━━━━━ Provided material

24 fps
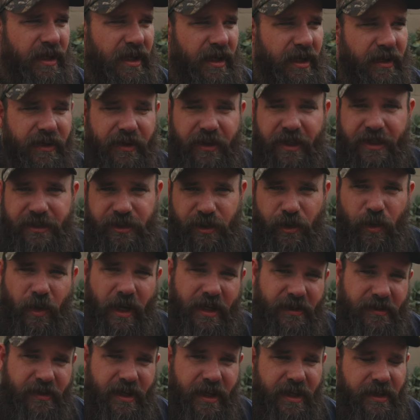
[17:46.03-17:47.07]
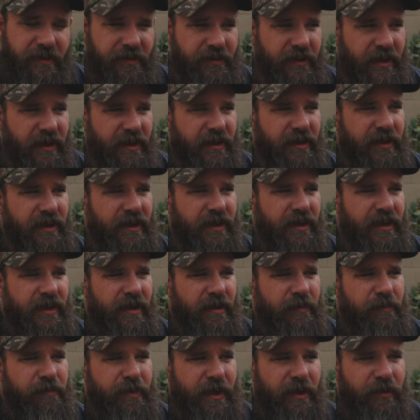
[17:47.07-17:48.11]
Uh, they're actually quite tasty,
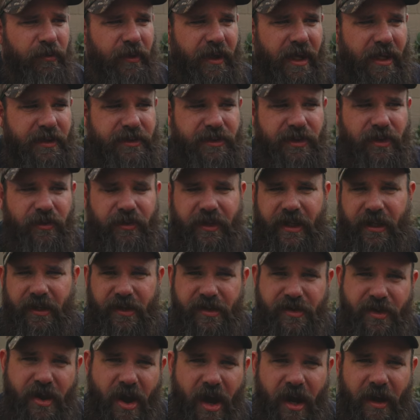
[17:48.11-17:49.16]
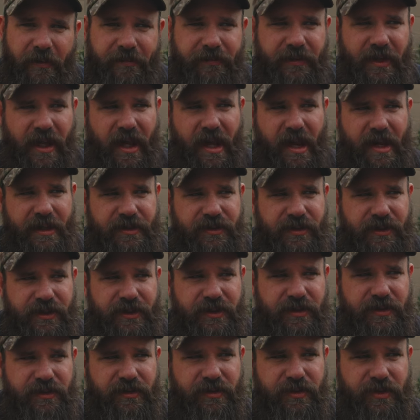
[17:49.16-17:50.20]
but we actually don't get enough to
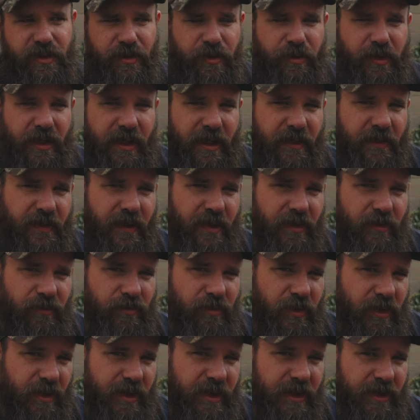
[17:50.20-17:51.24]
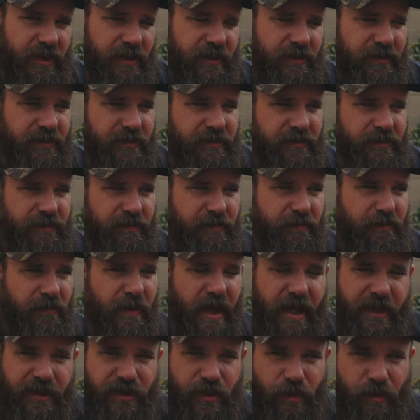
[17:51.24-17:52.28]
actually do anything really
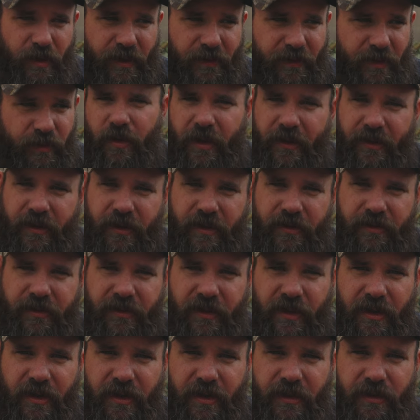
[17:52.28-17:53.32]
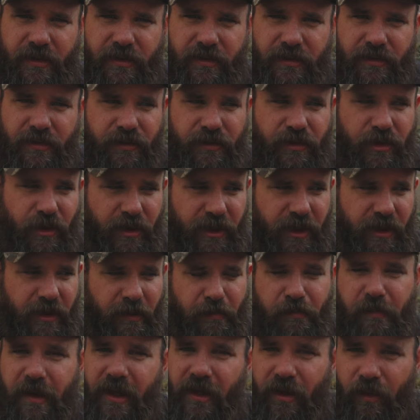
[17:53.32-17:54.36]
major with it. Whether it's a cooking
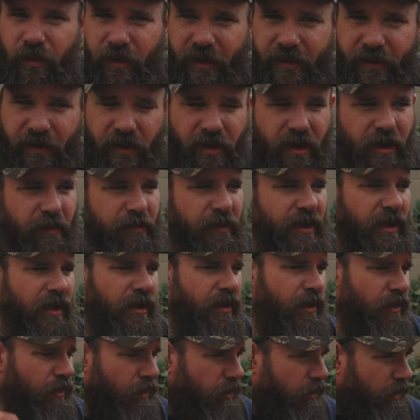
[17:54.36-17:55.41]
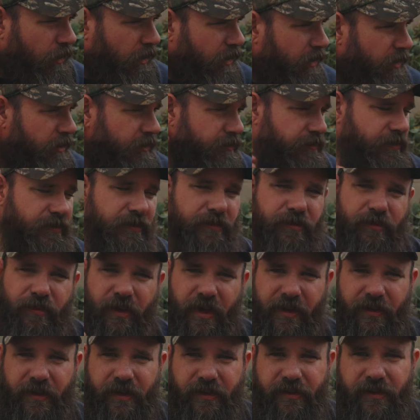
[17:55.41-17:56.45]
a meal with them or
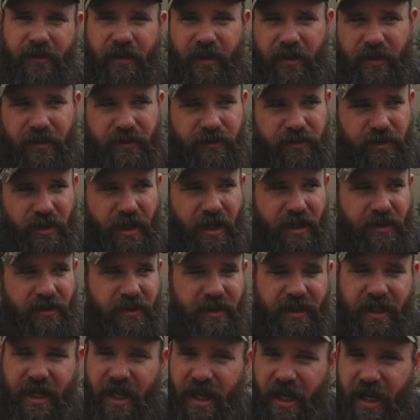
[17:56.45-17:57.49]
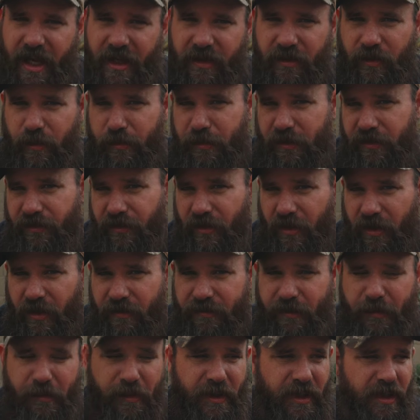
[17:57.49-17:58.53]
whether it's uh, trying to can or
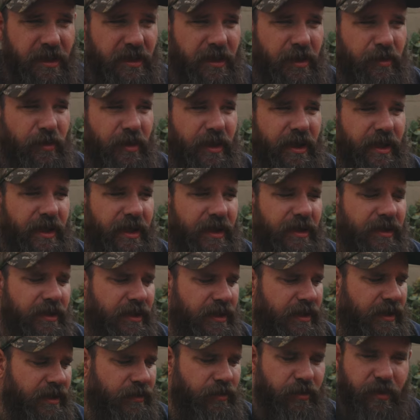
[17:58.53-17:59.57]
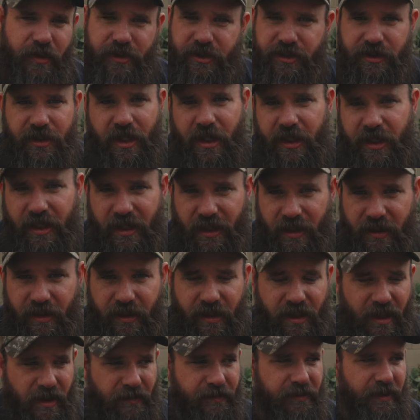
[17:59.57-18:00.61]
preserve them in any way. We're just not getting
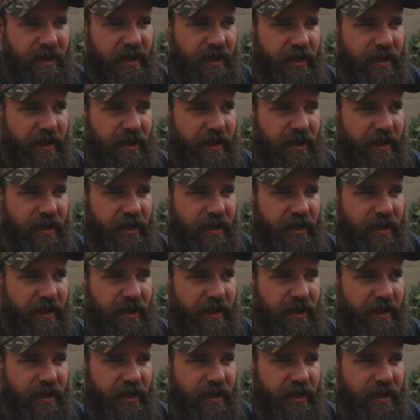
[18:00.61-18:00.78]
enough.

━━━━━━━━━━

### [What you need to do]
Reproduce all of the records above exactly, but exclude the pictures.

### [Answer section]
24 fps
[17:46.03-17:47.07]
[17:47.07-17:48.11]
Uh, they're actually quite tasty,
[17:48.11-17:49.16]
[17:49.16-17:50.20]
but we actually don't get enough to
[17:50.20-17:51.24]
[17:51.24-17:52.28]
actually do anything really
[17:52.28-17:53.32]
[17:53.32-17:54.36]
major with it. Whether it's a cooking
[17:54.36-17:55.41]
[17:55.41-17:56.45]
a meal with them or
[17:56.45-17:57.49]
[17:57.49-17:58.53]
whether it's uh, trying to can or
[17:58.53-17:59.57]
[17:59.57-18:00.61]
preserve them in any way. We're just not getting
[18:00.61-18:00.78]
enough.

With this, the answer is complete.